Dynamic N:M Fine-grained Structured Sparse Attention Mechanism
This work addresses the problem of latency-sensitive applications for AI practitioners by providing a practical speedup method for Transformers, though it is incremental as it builds on existing sparse attention techniques.
The paper tackles the high complexity of attention mechanisms in Transformers by introducing DFSS, a dynamic N:M fine-grained structured sparse attention mechanism that achieves 1.27~1.89x speedups over full attention while maintaining accuracy comparable to full attention after a few finetuning epochs.

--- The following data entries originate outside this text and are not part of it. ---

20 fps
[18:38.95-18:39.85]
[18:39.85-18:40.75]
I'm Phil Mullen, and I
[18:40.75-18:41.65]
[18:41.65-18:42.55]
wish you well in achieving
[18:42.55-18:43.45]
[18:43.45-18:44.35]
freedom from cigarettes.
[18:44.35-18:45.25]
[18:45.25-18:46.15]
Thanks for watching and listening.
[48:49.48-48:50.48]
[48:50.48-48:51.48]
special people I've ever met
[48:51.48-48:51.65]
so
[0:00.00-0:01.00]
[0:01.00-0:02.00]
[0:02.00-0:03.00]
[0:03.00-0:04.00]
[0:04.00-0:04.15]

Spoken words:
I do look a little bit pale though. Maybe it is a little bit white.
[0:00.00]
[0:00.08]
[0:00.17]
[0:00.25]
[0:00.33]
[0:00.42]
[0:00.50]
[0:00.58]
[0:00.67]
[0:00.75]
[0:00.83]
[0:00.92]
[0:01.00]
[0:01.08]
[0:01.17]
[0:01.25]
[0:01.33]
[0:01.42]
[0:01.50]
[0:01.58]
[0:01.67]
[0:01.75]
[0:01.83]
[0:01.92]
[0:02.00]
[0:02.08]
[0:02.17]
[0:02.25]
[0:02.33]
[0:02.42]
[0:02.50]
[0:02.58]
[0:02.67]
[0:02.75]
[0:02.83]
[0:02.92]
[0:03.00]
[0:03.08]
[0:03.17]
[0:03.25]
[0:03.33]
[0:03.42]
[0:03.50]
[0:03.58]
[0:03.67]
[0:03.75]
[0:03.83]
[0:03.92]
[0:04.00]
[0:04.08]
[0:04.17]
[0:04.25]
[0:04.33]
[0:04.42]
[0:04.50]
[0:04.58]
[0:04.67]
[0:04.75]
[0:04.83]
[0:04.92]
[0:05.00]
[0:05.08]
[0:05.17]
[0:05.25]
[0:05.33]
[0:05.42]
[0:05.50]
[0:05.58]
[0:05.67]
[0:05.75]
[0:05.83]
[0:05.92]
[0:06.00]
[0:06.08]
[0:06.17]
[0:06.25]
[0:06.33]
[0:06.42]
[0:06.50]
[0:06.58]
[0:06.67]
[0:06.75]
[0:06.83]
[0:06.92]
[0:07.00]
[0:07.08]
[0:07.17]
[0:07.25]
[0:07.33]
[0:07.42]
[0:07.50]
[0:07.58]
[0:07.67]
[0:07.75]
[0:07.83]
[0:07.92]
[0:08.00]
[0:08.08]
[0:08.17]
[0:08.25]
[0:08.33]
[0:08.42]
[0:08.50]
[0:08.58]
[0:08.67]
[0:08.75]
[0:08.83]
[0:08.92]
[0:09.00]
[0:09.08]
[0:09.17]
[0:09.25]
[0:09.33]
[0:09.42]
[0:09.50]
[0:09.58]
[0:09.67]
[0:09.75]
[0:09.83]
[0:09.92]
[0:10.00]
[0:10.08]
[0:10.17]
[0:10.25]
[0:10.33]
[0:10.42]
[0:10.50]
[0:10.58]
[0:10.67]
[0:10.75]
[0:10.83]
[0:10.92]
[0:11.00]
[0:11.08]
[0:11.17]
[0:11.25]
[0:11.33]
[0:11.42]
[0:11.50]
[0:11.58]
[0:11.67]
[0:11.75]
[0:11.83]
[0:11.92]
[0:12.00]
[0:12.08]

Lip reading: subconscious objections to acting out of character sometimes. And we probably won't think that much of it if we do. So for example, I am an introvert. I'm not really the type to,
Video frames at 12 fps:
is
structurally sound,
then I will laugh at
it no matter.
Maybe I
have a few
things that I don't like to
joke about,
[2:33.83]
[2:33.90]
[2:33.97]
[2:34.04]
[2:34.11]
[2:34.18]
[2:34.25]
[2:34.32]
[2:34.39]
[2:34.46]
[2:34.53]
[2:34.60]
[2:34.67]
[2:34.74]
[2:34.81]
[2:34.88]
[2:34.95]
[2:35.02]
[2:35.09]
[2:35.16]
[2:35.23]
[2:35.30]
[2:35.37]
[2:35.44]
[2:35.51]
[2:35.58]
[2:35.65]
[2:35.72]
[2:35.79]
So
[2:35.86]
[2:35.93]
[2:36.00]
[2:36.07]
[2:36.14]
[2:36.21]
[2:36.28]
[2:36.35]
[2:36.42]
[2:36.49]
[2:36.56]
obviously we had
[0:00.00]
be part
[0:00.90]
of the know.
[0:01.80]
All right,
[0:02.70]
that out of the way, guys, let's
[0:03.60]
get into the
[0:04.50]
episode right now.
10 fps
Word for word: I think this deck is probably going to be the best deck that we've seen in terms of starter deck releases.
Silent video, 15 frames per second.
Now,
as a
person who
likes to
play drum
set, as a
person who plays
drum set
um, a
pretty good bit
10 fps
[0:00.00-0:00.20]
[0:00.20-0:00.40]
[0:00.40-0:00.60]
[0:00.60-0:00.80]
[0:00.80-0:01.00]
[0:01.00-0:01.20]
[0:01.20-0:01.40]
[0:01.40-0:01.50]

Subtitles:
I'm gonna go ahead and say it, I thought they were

Transformers are becoming the mainstream solutions for various tasks like NLP and Computer vision. Despite their success, the high complexity of the attention mechanism hinders them from being applied to latency-sensitive tasks. Tremendous efforts have been made to alleviate this problem, and many of them successfully reduce the asymptotic complexity to linear. Nevertheless, most of them fail to achieve practical speedup over the original full attention under moderate sequence lengths and are unfriendly to finetuning. In this paper, we present DFSS, an attention mechanism that dynamically prunes the full attention weight matrix to N:M fine-grained structured sparse pattern. We provide both theoretical and empirical evidence that demonstrates DFSS is a good approximation of the full attention mechanism. We propose a dedicated CUDA kernel design that completely eliminates the dynamic pruning overhead and achieves speedups under arbitrary sequence length. We evaluate the 1:2 and 2:4 sparsity under different configurations and achieve 1.27~ 1.89x speedups over the full-attention mechanism. It only takes a couple of finetuning epochs from the pretrained model to achieve on par accuracy with full attention mechanism on tasks from various domains under different sequence lengths from 384 to 4096.